◆ **TASK DATA**
------------------------------------------------------------

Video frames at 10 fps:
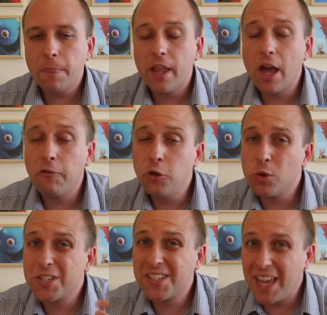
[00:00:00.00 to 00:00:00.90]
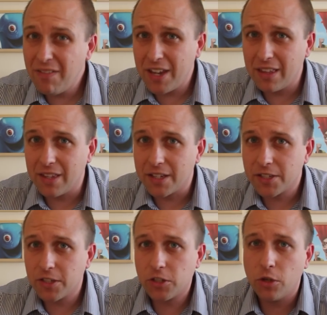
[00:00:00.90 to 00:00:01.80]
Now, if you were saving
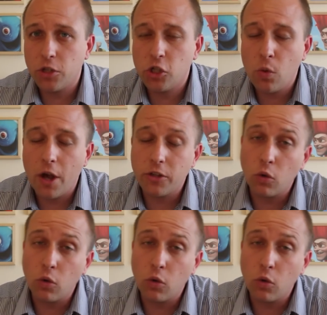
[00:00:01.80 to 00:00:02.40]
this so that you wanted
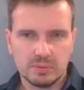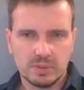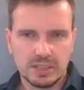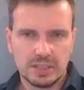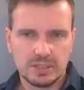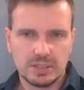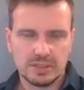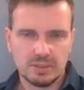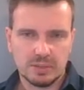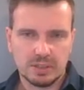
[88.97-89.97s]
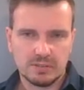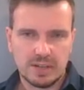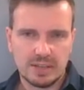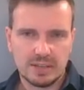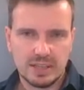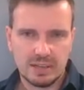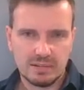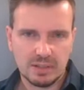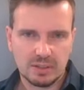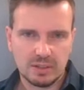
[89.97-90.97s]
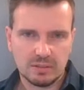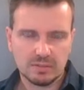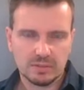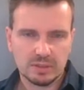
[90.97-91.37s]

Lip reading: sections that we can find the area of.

------------------------------------------------------------

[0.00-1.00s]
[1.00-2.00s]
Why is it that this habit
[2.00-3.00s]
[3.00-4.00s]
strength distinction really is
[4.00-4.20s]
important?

------------------------------------------------------------

◆ **ASSIGNMENT**
Output exactly those lines of the data above that run from the line with "[00:00:00.00 to 00:00:00.90]" up to and including the line with "Lip reading: sections". No pictures go in.

◆ **SOLUTION FOR THIS PROBLEM**
[00:00:00.00 to 00:00:00.90]
[00:00:00.90 to 00:00:01.80]
Now, if you were saving
[00:00:01.80 to 00:00:02.40]
this so that you wanted
[88.97-89.97s]
[89.97-90.97s]
[90.97-91.37s]

Lip reading: sections that we can find the area of.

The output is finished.